_Instructions for the task_. Return the full listing word for word, but drop every picture from it.

*** Begin section ***

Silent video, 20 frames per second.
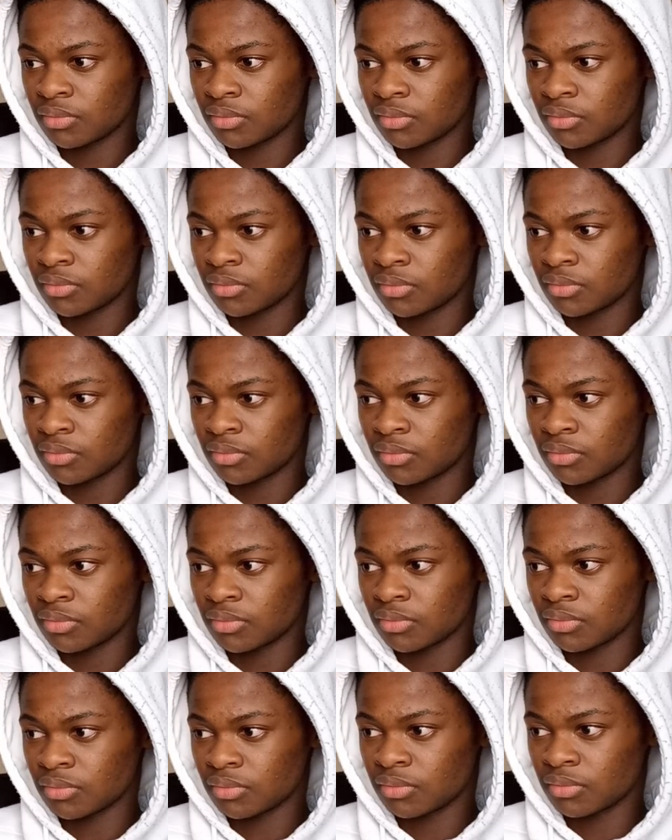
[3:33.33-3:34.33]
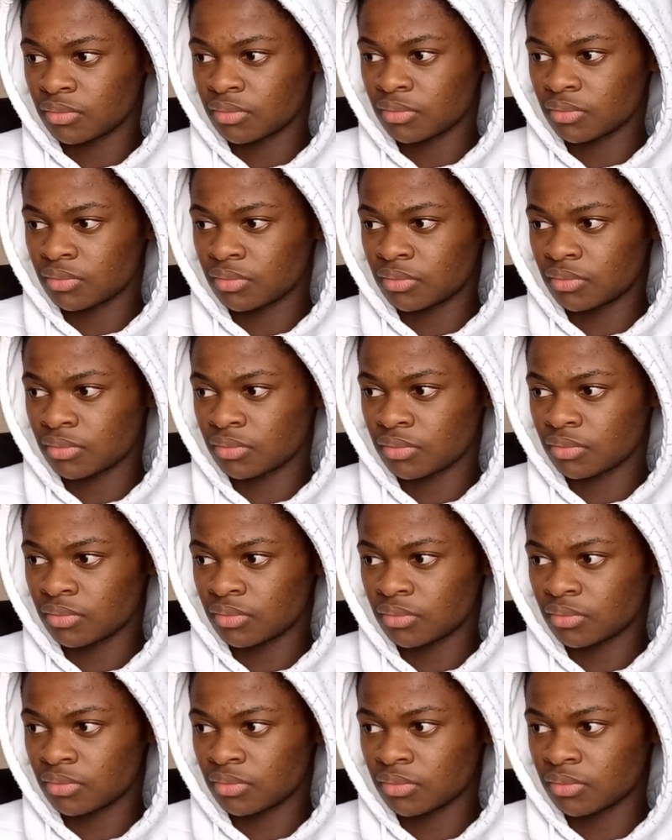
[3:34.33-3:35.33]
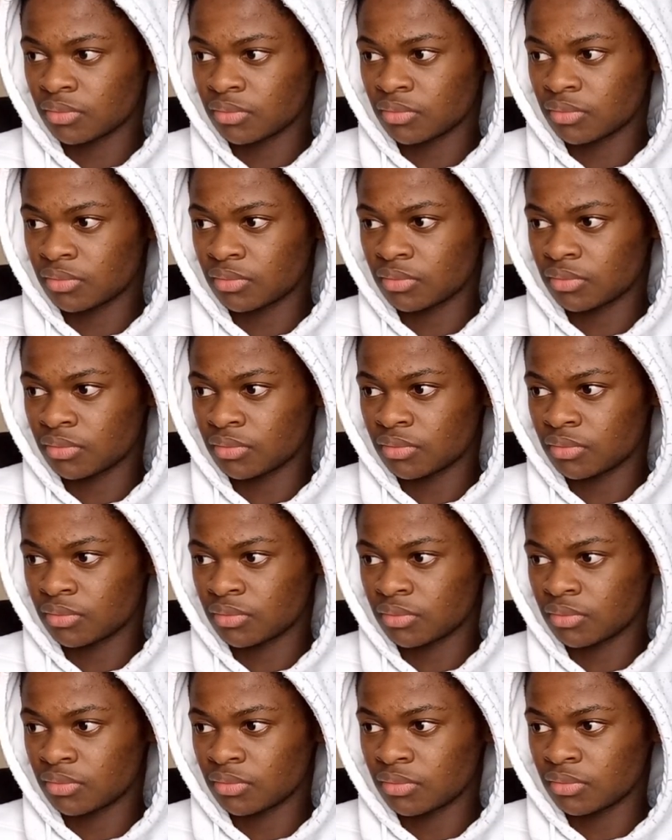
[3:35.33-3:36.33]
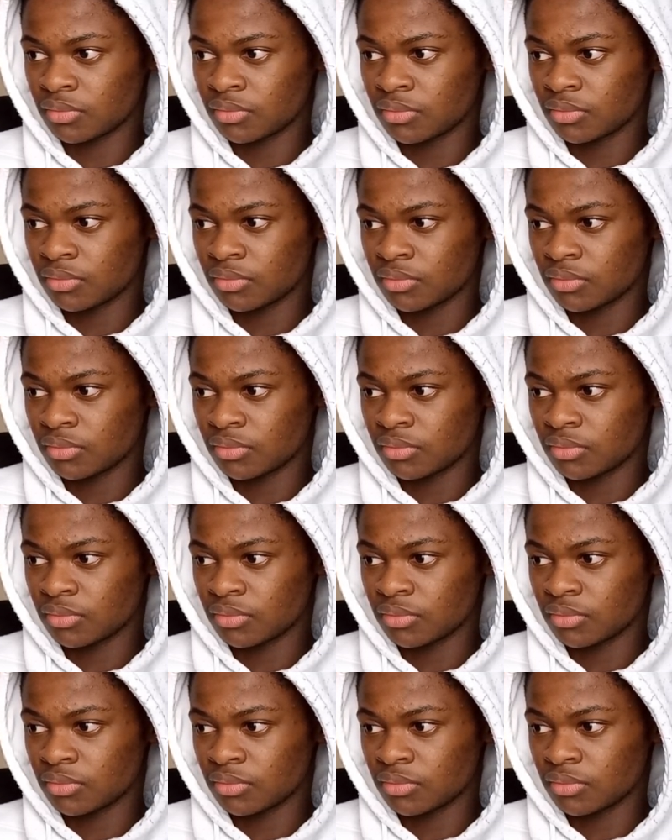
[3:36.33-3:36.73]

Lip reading: (silence)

*** End section ***

_Expected answer_.
Silent video, 20 frames per second.
[3:33.33-3:34.33]
[3:34.33-3:35.33]
[3:35.33-3:36.33]
[3:36.33-3:36.73]

Lip reading: (silence)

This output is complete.